Stored records:
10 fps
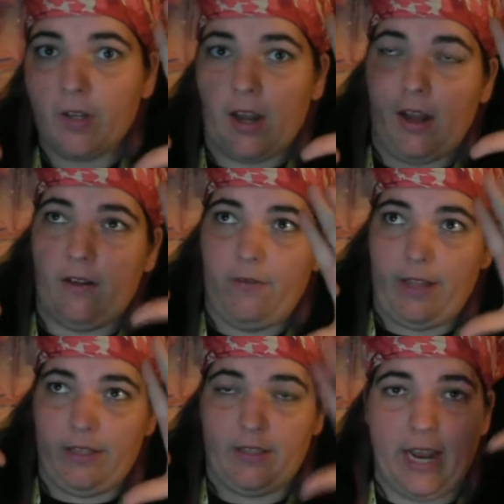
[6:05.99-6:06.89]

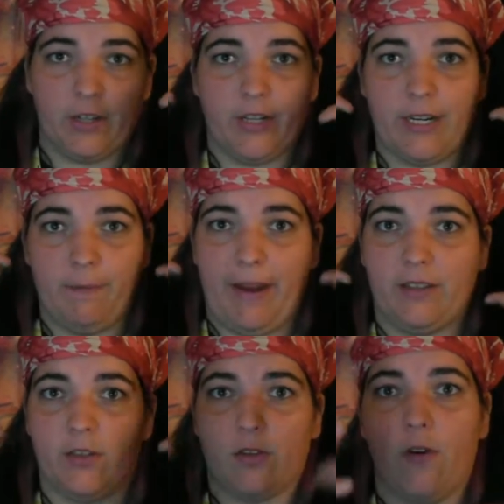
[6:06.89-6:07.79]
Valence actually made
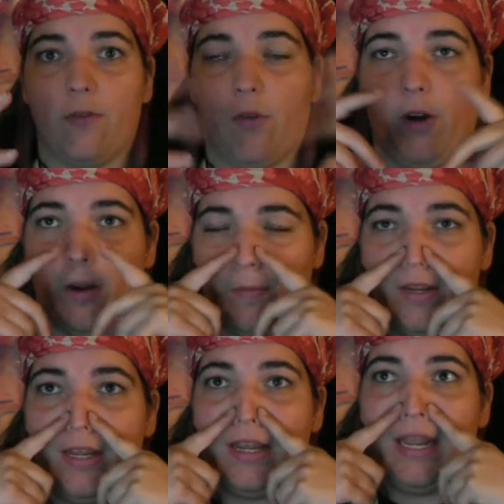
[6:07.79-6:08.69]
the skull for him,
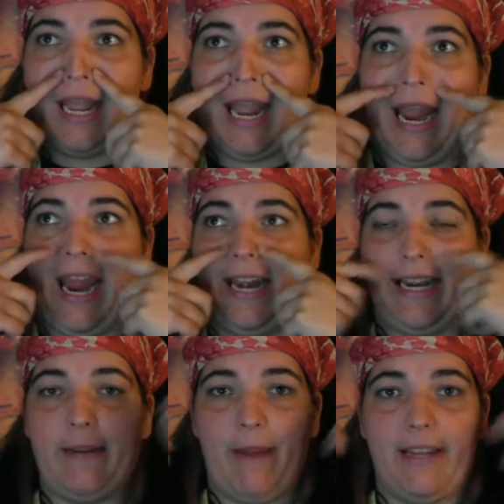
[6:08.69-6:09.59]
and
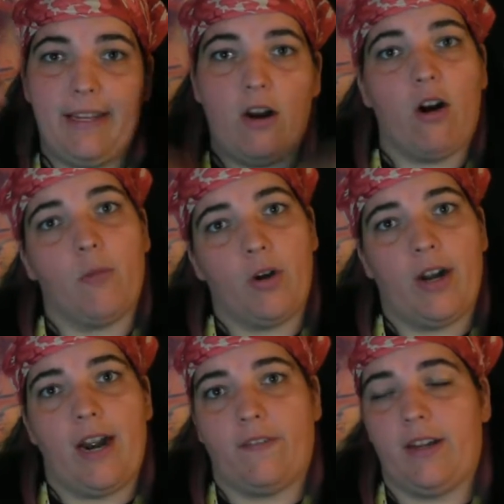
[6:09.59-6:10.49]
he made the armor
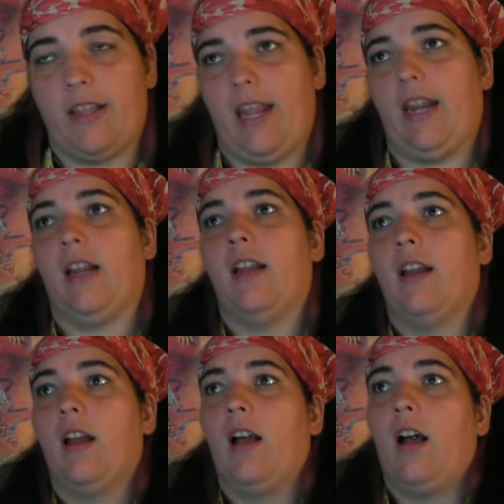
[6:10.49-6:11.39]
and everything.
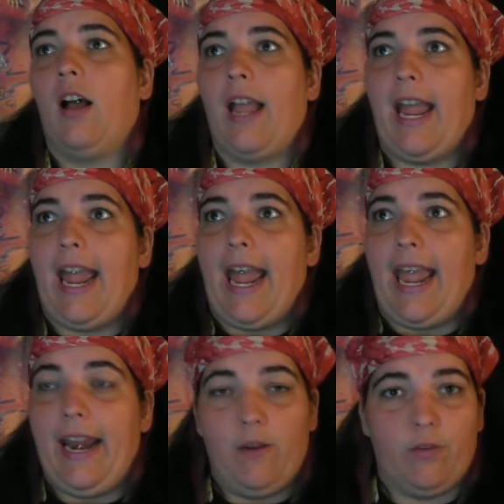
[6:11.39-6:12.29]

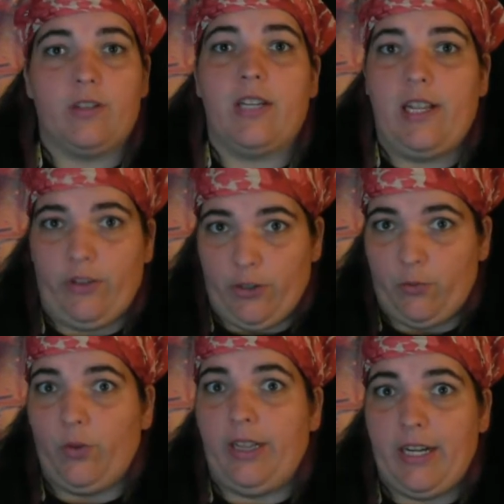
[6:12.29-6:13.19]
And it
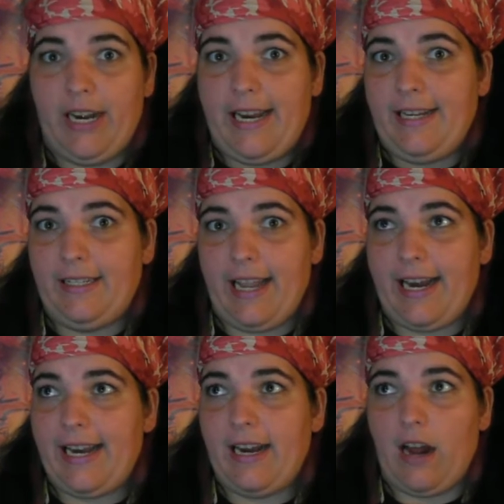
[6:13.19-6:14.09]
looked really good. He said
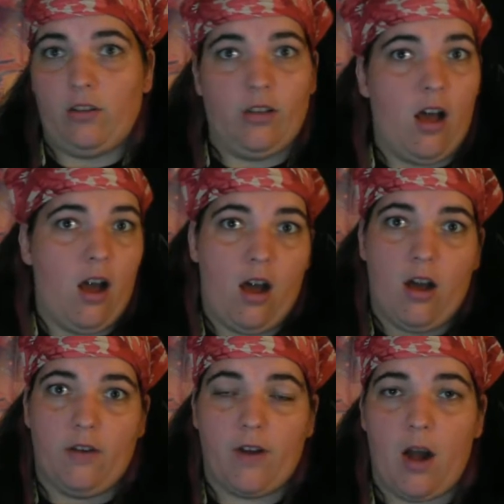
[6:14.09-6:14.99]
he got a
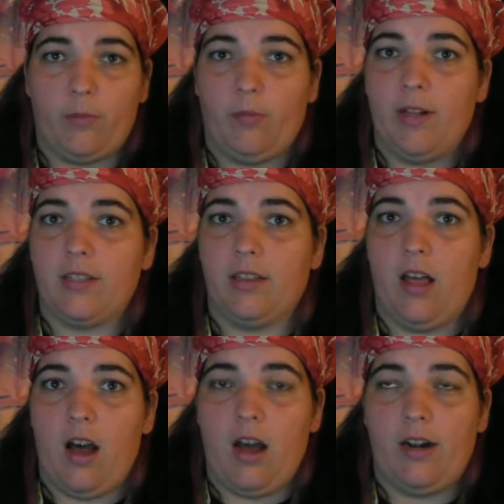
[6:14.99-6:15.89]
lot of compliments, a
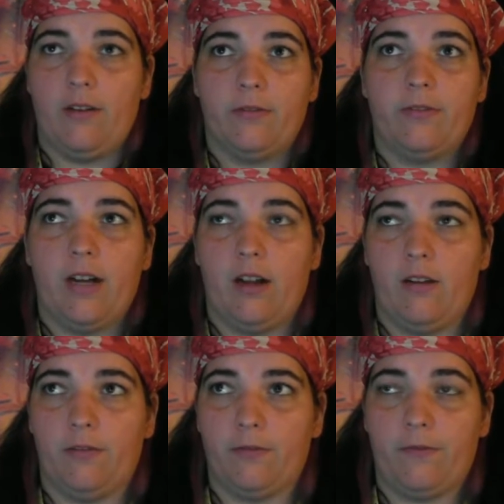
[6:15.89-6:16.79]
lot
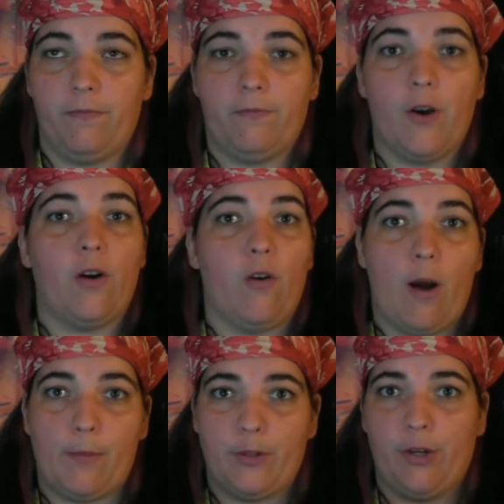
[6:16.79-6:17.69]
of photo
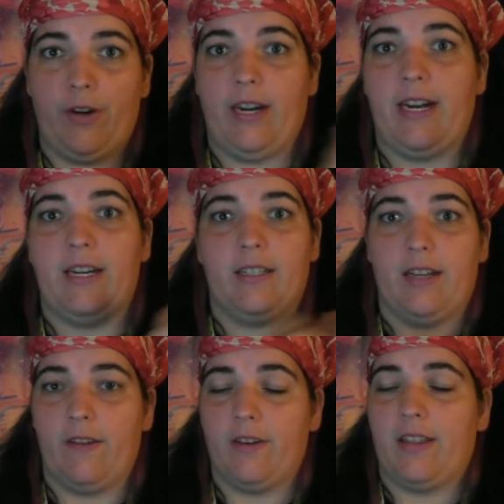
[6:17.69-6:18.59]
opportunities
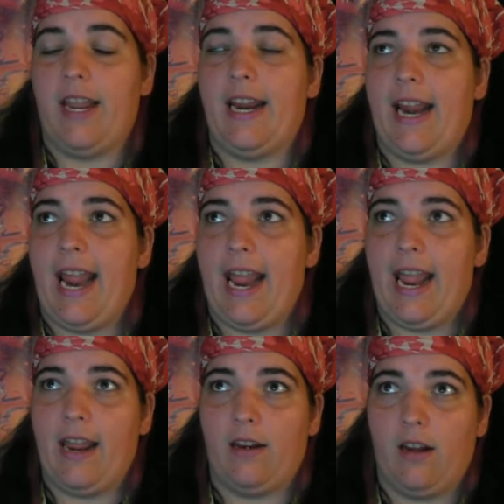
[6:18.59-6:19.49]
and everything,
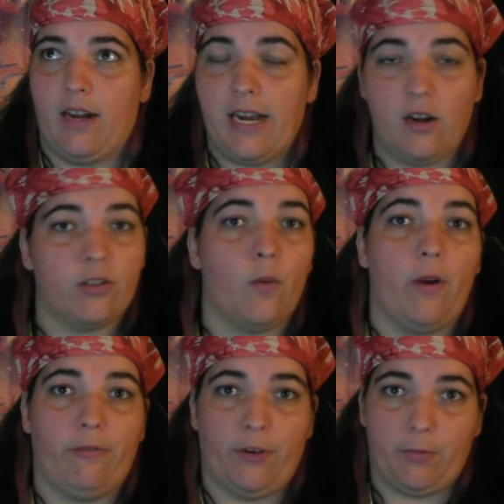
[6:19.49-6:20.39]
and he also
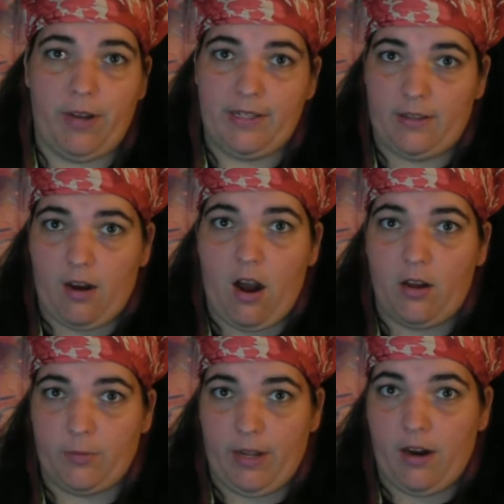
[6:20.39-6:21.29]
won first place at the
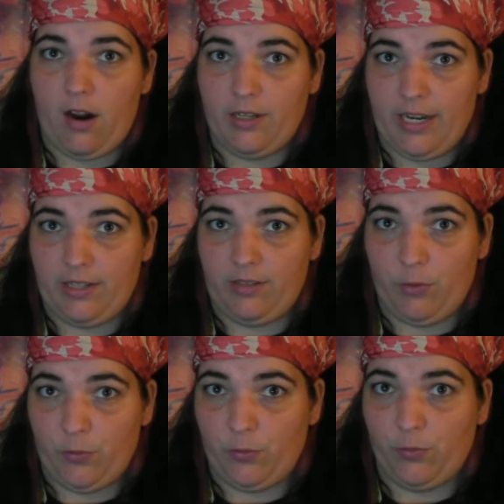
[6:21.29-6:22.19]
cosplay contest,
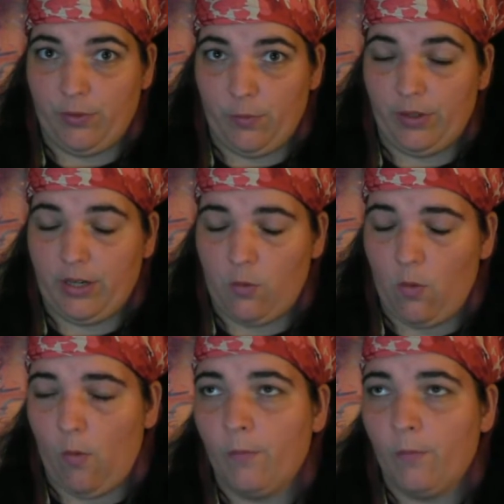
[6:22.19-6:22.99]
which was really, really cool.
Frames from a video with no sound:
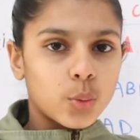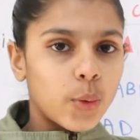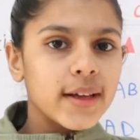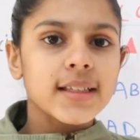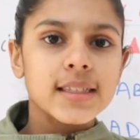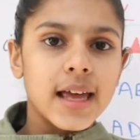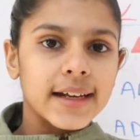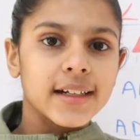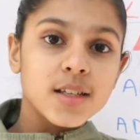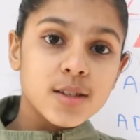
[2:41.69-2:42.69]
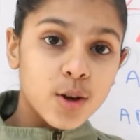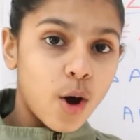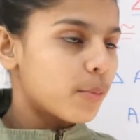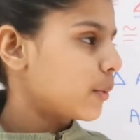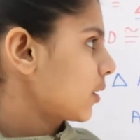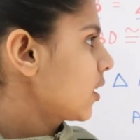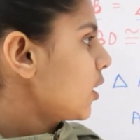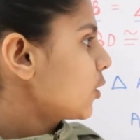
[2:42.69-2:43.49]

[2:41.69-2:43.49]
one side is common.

Activity - Once the line containing "[6:16.79-6:17.69]" is found, write out exactly that line and each line after it through the end of the entries, omitting pictures.

Task answer -
[6:16.79-6:17.69]
of photo
[6:17.69-6:18.59]
opportunities
[6:18.59-6:19.49]
and everything,
[6:19.49-6:20.39]
and he also
[6:20.39-6:21.29]
won first place at the
[6:21.29-6:22.19]
cosplay contest,
[6:22.19-6:22.99]
which was really, really cool.
Frames from a video with no sound:
[2:41.69-2:42.69]
[2:42.69-2:43.49]

[2:41.69-2:43.49]
one side is common.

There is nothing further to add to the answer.